Helping Kids Learn to Remember

Would you believe me if I told you that there are such things as memory championships here in the United States in which competitors memorize 1400 random binary digits in under thirty minutes and compete to see who can memorize a shuffled deck of 52 cards fastest?

What if I told you that these people are not savants but have brain structures and capacities on par with the average person?

What if I told you that you could learn to do the same feats of memory…and so could your children and students??

Maybe you could believe the first two, but not the last one, right? I mean, teachers struggle to get children to learn a few historical dates, and parents would love it if their child could simply remember to make their own bed!

Surely, this can’t be true…can it?

Well, it is true.

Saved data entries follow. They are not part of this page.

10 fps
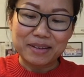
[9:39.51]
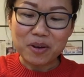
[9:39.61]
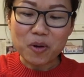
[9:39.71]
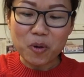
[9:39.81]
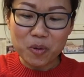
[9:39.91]

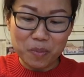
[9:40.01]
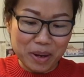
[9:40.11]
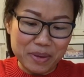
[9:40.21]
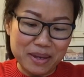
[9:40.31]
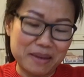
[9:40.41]
ก็คงไม่
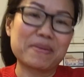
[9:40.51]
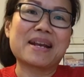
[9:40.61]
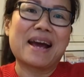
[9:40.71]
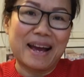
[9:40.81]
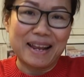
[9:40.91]
มีปัญ
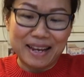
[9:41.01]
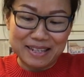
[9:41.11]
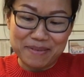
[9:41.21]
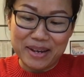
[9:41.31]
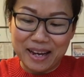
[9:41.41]
หาอะไร
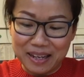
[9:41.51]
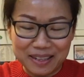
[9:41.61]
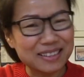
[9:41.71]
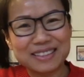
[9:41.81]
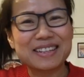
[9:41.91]
ใช่ไหมคะ
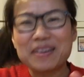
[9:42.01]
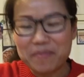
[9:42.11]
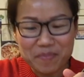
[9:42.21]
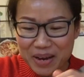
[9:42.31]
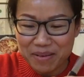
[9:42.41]

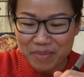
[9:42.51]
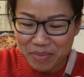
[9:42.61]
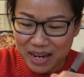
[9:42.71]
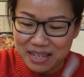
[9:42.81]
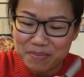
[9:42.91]
มัน
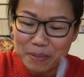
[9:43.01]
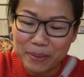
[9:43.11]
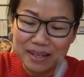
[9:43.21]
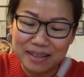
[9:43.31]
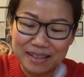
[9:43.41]
ไม่น่าจะมีพิษ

As Joshua Foer explains in his wonderful TED talk, we all have the capability of remembering significant amounts more than we ever give ourselves credit for today.

SO WHERE DID OUR MEMORY GO?

The short answer is: nowhere. We still have the power to train our minds to perform incredible feats of memory.

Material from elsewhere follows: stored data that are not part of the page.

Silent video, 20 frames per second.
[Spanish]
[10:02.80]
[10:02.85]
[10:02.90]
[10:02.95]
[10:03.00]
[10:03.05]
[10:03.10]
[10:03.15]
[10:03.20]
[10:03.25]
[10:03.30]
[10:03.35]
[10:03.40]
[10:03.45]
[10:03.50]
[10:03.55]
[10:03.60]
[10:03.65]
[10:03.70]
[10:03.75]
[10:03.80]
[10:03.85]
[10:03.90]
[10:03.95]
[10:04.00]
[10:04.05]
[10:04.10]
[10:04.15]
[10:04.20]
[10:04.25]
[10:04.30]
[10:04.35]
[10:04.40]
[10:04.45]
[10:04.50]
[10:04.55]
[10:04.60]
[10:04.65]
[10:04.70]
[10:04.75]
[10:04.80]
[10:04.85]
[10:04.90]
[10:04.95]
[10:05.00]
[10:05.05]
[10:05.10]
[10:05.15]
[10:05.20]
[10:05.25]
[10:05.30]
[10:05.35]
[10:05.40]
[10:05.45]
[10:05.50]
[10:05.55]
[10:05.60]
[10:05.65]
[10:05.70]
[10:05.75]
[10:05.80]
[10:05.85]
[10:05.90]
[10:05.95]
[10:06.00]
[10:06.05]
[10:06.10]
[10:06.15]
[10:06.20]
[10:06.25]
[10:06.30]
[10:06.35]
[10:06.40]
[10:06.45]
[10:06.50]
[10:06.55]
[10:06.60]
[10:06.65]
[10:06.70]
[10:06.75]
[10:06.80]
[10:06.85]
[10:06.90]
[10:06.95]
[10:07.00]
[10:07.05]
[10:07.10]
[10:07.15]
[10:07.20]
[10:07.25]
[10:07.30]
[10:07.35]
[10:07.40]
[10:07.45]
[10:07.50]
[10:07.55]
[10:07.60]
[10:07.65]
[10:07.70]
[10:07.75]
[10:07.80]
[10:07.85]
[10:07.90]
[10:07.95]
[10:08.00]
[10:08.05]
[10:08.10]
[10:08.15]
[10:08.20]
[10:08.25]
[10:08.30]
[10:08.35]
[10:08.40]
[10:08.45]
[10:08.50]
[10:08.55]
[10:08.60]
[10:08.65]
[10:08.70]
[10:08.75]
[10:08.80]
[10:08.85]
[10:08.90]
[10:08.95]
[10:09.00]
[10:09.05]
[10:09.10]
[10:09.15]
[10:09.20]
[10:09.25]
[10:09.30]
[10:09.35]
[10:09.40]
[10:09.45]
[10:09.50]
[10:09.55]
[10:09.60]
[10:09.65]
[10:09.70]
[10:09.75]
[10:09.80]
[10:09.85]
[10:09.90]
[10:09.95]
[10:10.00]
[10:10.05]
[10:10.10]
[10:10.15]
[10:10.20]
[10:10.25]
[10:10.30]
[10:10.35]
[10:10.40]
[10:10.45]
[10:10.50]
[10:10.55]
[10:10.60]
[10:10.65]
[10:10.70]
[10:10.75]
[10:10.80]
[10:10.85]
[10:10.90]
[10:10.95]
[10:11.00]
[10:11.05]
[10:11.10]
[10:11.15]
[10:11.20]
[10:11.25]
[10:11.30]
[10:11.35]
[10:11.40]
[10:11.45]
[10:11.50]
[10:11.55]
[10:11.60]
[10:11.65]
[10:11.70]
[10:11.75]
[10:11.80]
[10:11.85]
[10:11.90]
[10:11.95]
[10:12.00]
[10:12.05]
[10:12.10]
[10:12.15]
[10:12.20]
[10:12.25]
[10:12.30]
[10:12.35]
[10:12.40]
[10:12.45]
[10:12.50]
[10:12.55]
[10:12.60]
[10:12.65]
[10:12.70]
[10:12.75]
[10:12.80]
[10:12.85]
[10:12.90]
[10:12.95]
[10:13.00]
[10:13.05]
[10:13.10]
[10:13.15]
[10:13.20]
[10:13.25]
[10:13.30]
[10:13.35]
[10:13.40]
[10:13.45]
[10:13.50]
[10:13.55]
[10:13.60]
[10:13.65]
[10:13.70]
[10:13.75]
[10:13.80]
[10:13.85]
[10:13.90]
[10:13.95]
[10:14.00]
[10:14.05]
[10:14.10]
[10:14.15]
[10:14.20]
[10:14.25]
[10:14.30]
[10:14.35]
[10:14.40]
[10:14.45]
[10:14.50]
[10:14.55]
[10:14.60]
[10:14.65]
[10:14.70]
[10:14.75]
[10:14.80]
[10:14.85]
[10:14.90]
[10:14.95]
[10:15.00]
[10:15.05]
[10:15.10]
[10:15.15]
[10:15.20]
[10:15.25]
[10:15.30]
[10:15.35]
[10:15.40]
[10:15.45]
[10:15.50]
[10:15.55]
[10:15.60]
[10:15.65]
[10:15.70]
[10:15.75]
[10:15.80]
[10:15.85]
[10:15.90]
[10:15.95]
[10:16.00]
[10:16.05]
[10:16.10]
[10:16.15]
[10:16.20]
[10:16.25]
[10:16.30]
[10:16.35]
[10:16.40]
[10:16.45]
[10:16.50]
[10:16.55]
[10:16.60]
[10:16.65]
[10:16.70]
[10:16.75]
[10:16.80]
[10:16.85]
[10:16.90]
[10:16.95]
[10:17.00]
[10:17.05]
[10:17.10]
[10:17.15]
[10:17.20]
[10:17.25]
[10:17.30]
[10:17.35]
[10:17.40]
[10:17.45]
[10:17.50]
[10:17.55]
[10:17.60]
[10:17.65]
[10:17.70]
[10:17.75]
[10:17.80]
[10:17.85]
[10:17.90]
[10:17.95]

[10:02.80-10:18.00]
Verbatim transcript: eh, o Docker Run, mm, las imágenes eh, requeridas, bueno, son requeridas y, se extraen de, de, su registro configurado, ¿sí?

As Joshua discovered by using tricks such as the Memory Palace, human beings can begin to make deeper and more significant connections within the brain that enable us to make memories that last.

The key is making connections and associations within the brain. Our brains are not like file cabinets or folders on a computer hard drive.

Instead, everything in the brain is connected to something else. The reason you won’t forget your child’s name (without some major physical trauma, of course) is not simply because your child is important to you. It is because you have made thousands and thousands of other connections to your child that have become interwoven together.

Picture a huge fishing net or a gigantic knot in a string, and you will begin to understand how the brain is structured.